Wednesday, October 23, 2013

'Love Hormone' May Mediate Placebo Effect - MedPage Today

Intranasal oxytocin, sometimes called the "love hormone," intensified the painkilling effect of placebo in a clinical study, suggesting a physical basis for the placebo effect, researchers said.

Among 75 healthy young men exposed to painful heat stimuli on their forearms in the randomized, double-blind study, ratings of a placebo cream's analgesic effect were greater after the participants received active intranasal oxytocin than when they snorted a saline solution, with a difference of 5.76 points out of 60 (95% CI 0.59-10.93, P=0.03), according to Ulrike Bingel, MD, of the University of Duisberg-Essen in Germany, and colleagues.

"To our knowledge, our study provides the first experimental evidence that placebo responses can be pharmacologically enhanced by the application of intranasal oxytocin," they wrote in a research letter appearing in the Oct. 23/30 issue of the Journal of the American Medical Association.

The experiment was designed in such a way as to exclude the possibility that oxytocin itself affected pain sensitivity, the researchers said.

"We hypothesize that oxytocin might have increased the believability of the instructions by the study physician," Bingel and colleagues wrote. Also, they suggested, the hormone may have reduced anxiety and stress, which in turn could have increased the placebo response.

They had hypothesized that oxytocin might have such an effect because earlier research had associated its release with psychological traits such as trust, empathy, and socialization.

In the current study, participants were first randomized to receive either 40 IU of intranasal oxytocin or a saline solution. After 45 minutes, a cream was applied to each of their forearms. Participants were told that the cream on one arm was an anesthetic and that the other was an inert control product. They were also told that the anesthetic cream would take effect in 15 minutes.

During this period, heat was applied and increased until the participant rated the pain at 60 on a 100-point scale. The actual test phase then began, with 10 applications of heat at the 60-point intensity lasting for 20 seconds each, in 1-minute cycles. Participants rated the pain in each forearm for each of these applications.

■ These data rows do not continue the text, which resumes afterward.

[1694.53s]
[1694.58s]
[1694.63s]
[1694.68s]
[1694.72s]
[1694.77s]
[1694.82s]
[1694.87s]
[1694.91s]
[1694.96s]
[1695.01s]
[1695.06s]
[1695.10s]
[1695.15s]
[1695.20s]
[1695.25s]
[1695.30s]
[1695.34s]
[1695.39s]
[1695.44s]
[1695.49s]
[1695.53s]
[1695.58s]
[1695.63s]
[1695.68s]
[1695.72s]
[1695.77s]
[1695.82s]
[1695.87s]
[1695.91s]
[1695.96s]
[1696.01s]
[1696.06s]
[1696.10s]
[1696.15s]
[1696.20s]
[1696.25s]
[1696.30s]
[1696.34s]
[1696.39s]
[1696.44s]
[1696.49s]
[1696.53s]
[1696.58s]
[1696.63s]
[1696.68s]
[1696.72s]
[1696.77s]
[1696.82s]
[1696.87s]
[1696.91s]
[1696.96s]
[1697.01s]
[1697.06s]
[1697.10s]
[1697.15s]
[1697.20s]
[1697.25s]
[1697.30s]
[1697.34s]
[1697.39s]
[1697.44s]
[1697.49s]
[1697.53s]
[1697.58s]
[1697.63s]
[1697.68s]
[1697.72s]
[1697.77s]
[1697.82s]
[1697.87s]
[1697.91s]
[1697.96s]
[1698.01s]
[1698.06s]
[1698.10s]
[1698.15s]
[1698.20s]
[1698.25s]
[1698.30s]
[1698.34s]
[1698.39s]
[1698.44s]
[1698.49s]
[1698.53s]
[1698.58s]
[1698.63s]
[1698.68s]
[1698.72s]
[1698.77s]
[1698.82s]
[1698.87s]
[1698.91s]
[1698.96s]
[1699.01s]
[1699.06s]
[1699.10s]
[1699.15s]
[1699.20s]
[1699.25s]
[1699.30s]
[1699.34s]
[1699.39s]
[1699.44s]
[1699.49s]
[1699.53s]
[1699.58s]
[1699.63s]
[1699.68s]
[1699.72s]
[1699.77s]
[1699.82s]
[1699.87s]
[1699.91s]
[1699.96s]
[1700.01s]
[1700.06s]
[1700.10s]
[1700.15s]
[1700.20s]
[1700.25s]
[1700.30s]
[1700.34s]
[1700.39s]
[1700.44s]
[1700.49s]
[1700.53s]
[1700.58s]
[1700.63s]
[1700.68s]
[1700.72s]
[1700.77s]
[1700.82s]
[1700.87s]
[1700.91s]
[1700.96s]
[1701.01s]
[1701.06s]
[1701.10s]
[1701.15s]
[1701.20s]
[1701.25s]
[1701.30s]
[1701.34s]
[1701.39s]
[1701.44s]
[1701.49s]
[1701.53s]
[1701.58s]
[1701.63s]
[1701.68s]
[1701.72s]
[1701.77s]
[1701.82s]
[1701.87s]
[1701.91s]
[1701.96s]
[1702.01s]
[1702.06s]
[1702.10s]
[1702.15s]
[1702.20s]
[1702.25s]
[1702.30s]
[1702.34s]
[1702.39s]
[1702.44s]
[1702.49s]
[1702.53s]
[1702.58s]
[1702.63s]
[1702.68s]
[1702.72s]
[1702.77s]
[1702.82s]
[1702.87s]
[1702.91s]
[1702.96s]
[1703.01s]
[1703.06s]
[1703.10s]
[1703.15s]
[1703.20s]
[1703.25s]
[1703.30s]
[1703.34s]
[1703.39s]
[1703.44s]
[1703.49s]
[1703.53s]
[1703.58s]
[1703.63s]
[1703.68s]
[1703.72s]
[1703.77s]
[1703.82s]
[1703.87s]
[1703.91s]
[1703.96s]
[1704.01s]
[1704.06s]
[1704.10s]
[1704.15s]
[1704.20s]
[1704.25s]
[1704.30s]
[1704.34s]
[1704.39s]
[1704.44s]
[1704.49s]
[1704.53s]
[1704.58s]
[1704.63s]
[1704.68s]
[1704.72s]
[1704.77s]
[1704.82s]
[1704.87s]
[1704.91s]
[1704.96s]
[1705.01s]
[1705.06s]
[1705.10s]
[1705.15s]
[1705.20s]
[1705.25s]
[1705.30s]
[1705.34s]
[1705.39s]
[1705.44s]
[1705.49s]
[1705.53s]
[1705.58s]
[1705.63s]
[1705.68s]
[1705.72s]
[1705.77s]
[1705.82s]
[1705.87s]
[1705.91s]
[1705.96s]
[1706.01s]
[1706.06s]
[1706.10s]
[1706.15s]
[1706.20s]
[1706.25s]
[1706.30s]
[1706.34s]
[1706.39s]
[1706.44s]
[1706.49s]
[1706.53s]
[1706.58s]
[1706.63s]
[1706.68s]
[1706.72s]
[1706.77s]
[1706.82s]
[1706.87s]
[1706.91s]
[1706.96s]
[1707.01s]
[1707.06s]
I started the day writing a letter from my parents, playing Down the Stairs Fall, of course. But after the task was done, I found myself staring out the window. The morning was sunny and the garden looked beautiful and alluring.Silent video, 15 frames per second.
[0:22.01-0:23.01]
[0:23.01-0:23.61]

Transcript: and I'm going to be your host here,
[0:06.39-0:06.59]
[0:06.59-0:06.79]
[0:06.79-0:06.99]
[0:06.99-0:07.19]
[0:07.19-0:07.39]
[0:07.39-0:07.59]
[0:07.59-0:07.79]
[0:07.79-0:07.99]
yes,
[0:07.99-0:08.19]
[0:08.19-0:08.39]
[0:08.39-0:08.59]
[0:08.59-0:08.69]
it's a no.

At the "control" cream site, mean pain ratings averaged 59.96 in the oxytocin group and 58.31 in the saline group, effectively ruling out any real anesthetic effect of oxytocin.

Pain ratings for the "active" cream site averaged 47.11 in the oxytocin group versus 51.23 in the saline group. Bingel and colleagues then calculated the placebo response at each site by subtracting the "active" site rating from the "control" site rating. For the oxytocin group, this worked out to 12.84 points (95% CI 8.67-17.01); in the saline group, it was 7.08 points (95% CI 3.84-10.31).

There were no significant differences between the groups in other measures, such as the temperature needed to achieve the 60-point rating at baseline (46° C [115° F] in both groups) or in anxiety or depression levels.

After the experiment, participants were asked to guess whether they had received oxytocin or saline. Most of those guessing oxytocin had actually received saline, Bingel and colleagues indicated. Just over half of those who guessed saline were in the oxytocin group.

"Further studies are needed to replicate our findings in larger clinical populations, identify the underlying mechanisms, and explore moderating variables such as sex or aspects of patient-physician communication," the researchers concluded.